____ DATA SUPPLIED

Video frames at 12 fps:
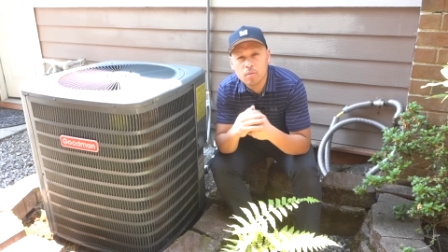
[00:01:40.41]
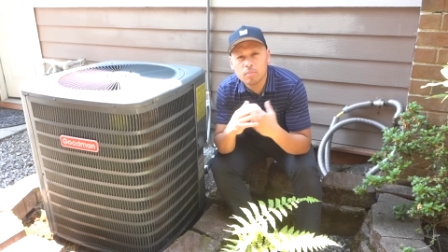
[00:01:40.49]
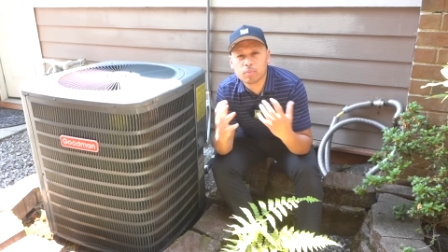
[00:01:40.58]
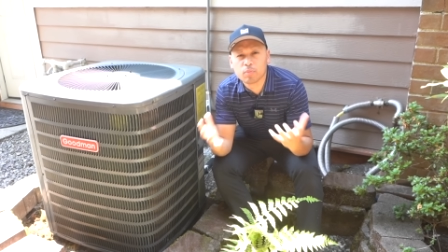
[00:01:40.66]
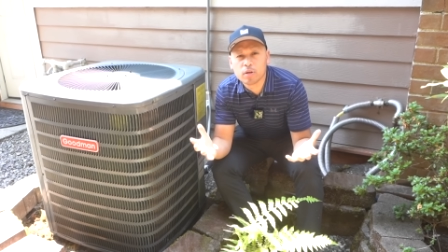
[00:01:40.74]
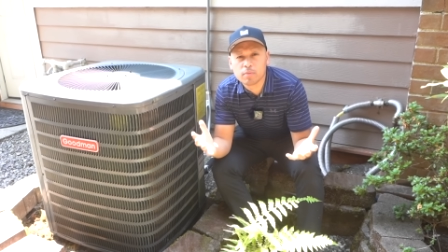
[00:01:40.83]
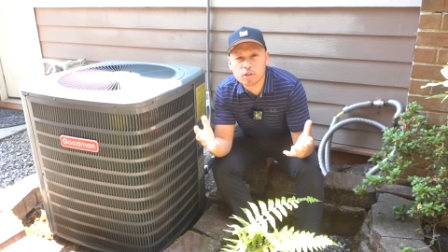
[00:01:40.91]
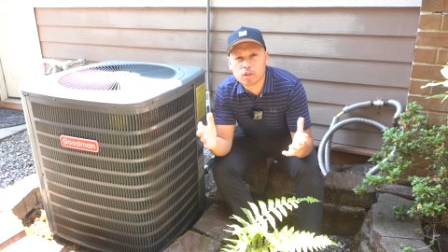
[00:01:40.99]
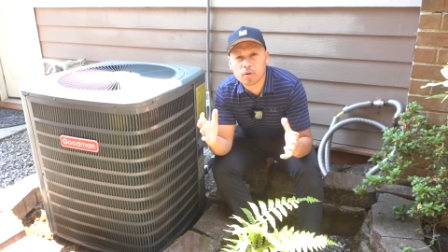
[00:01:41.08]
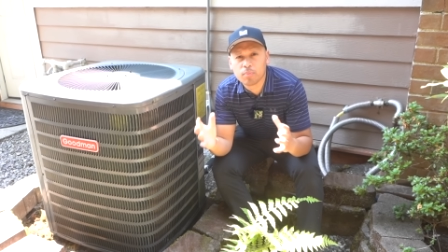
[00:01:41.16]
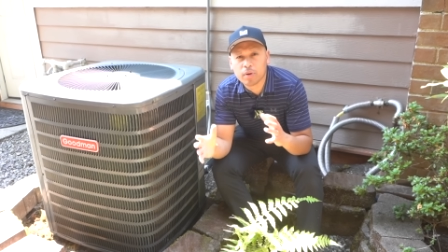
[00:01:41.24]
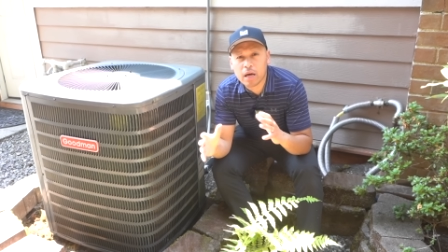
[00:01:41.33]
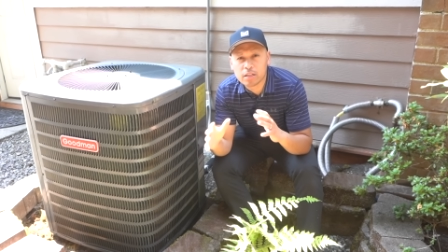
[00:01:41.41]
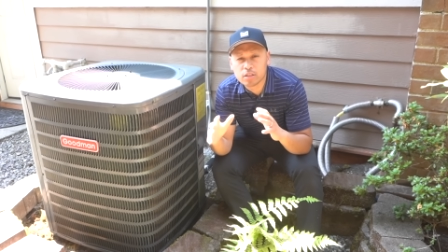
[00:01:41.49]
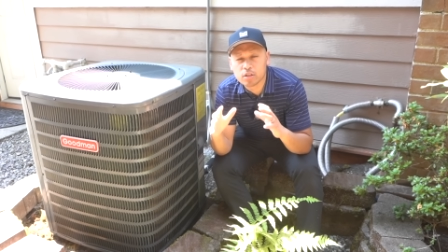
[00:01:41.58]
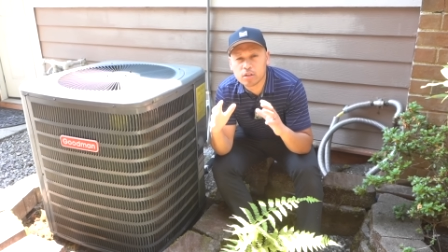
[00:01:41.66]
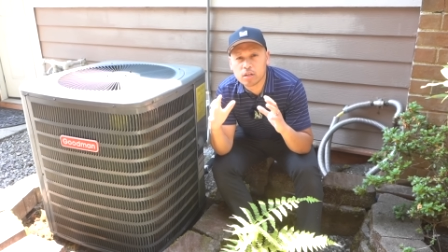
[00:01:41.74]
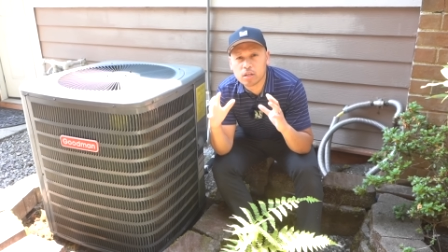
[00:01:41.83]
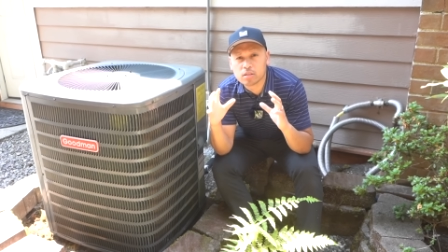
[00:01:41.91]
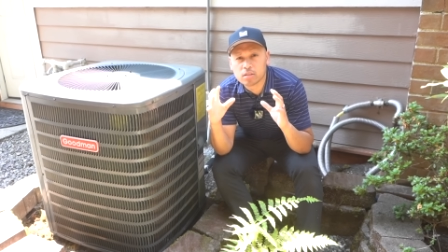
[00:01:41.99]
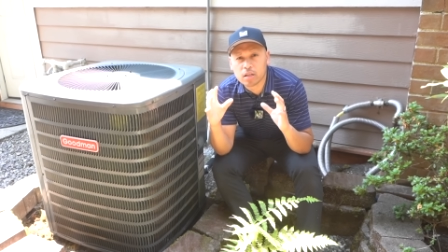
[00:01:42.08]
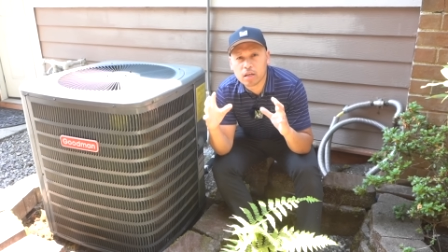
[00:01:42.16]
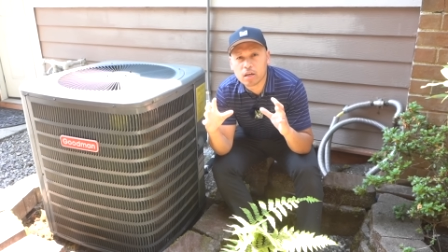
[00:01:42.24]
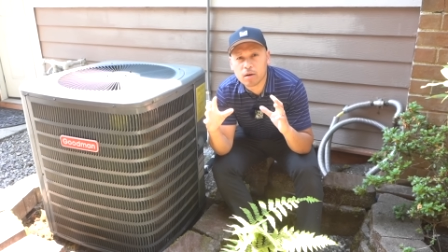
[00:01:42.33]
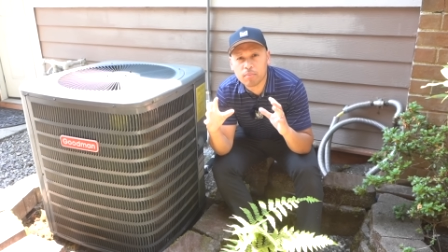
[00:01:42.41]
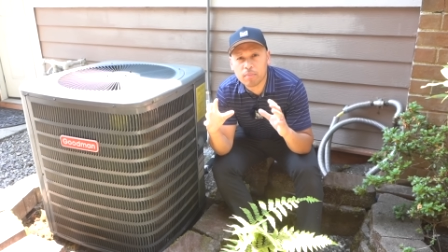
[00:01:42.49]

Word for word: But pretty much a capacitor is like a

________

- WHAT IS EXPECTED
When you reproduce the material, keep every word exact and leave each picture out.

- OUTPUT OF THE EXERCISE
Video frames at 12 fps:
[00:01:40.41]
[00:01:40.49]
[00:01:40.58]
[00:01:40.66]
[00:01:40.74]
[00:01:40.83]
[00:01:40.91]
[00:01:40.99]
[00:01:41.08]
[00:01:41.16]
[00:01:41.24]
[00:01:41.33]
[00:01:41.41]
[00:01:41.49]
[00:01:41.58]
[00:01:41.66]
[00:01:41.74]
[00:01:41.83]
[00:01:41.91]
[00:01:41.99]
[00:01:42.08]
[00:01:42.16]
[00:01:42.24]
[00:01:42.33]
[00:01:42.41]
[00:01:42.49]

Word for word: But pretty much a capacitor is like a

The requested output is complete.